Hit Man is a film about acting, not just in the dramatic sense but also with regards to more banal modes of performance. When on a date with Madison under the guise of Ron, Johnson flirtatiously proclaims “let me be your fantasy.” While it might seem like a throwaway line, this represents the identity crisis at the center of his work. If anything, Johnson’s process of entrapping his would-be clients, which entails thorough research and rehearsal, resembles the motions of online dating. Like preparing to meet a stranger through Hinge, he scans social media for any information on hobbies, political opinions and personality cues. It’s based on this data that Johnson molds each of his fake assassins.
Compared to other modern rom coms, Hit Man seems to have an acute understanding of relationships in the social media era: a process that demands constantly feigning authenticity and compatibility. Though most of us aren’t donning wigs or elaborate costumes to grab drinks with someone, Linklater captures a fundamental farce in modern companionship. Everything is a display of smoke and mirrors. We manipulate digital profiles and maintain carefully curated facades.
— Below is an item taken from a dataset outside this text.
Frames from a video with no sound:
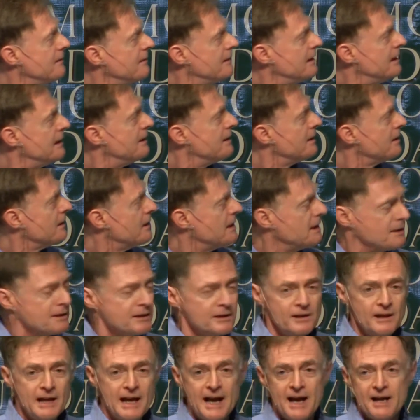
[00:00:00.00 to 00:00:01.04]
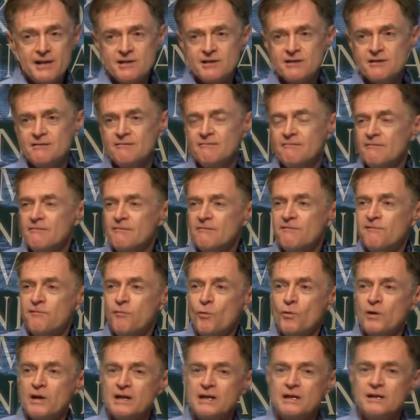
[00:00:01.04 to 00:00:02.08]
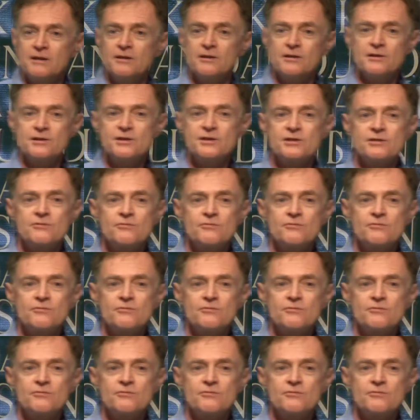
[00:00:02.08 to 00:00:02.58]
in the last 40 years?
With social interactions conducted largely through algorithmic calculations, radically modifying or totally reinventing ourselves is both convenient and necessary. Johnson’s double lives are not too far from the own lies we perform. We have one personality that conforms to legal precedents and social norms, the other self, a dialed-up renegade hiding behind digital anonymity.
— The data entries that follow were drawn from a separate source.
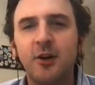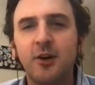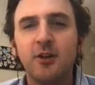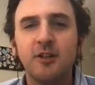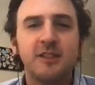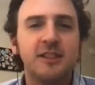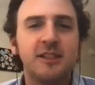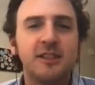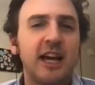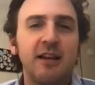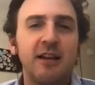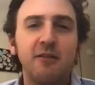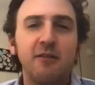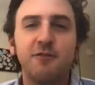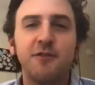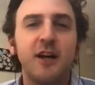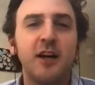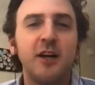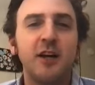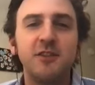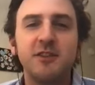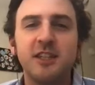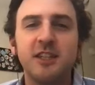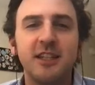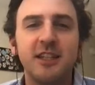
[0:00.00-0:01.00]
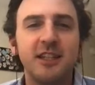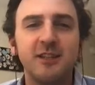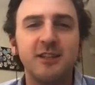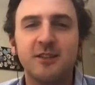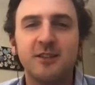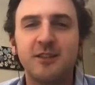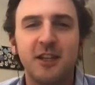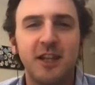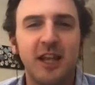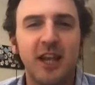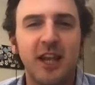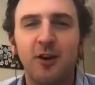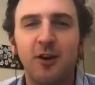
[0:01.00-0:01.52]
or Seinfeldian
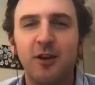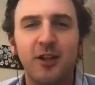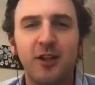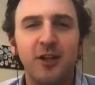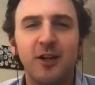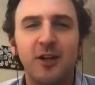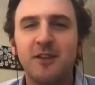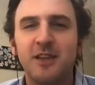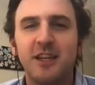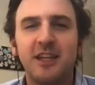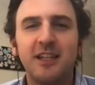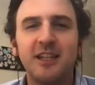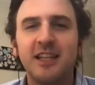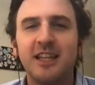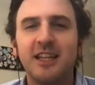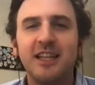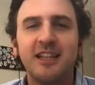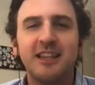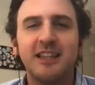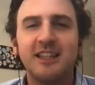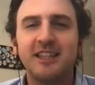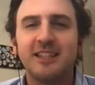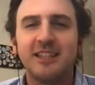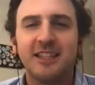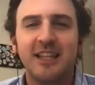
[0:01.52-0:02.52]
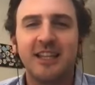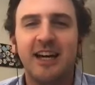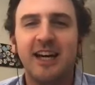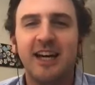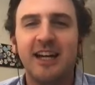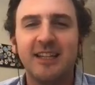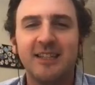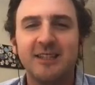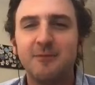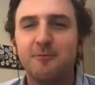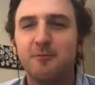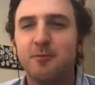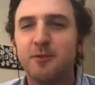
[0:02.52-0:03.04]
scenario that led this
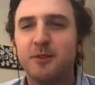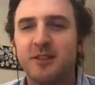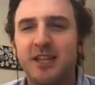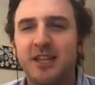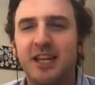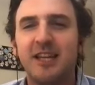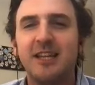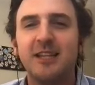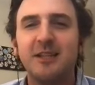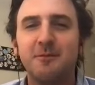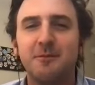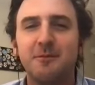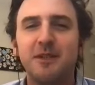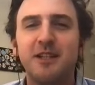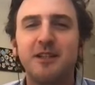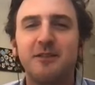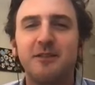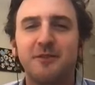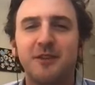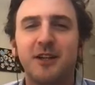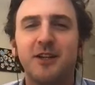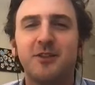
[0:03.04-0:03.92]
guy to pretend to be a mm-hmm.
However, by the end of the film, a lot of these ideas feel underdeveloped. In order to streamline Johnson’s story for a 115 minute Netflix comedy, nuances in Hollandsworth’s original profile are noticeably missing. Though the film does provide glimpses of the character’s private life, featuring brief montages of Johnson caring for his cats and tending to his houseplants, Linklater and Powell’s characterization can feel two-dimensional at times. The film never really grapples with the psychological impact of living a double life, especially one that requires a regular interaction with people itching to solicit murder. With the exception of meeting Madison, Johnson seems completely unphased by his work. While the moral question of Johnson’s entrapment schemes are raised in several court scenes, the film never really engages with the fact that these operations were effectively charging people with a non-existent crime.
While the film does rush to conclude its ideas with a mediocre payoff, Hit Man is an unapologetically self-aware film that has fun with its source material. In large part carried by the two central performances from Powell and Arjona, the film imbues the Gary Johnson story with comedy and eroticism, without ever sacrificing the darker, more intense contours of a noir thriller.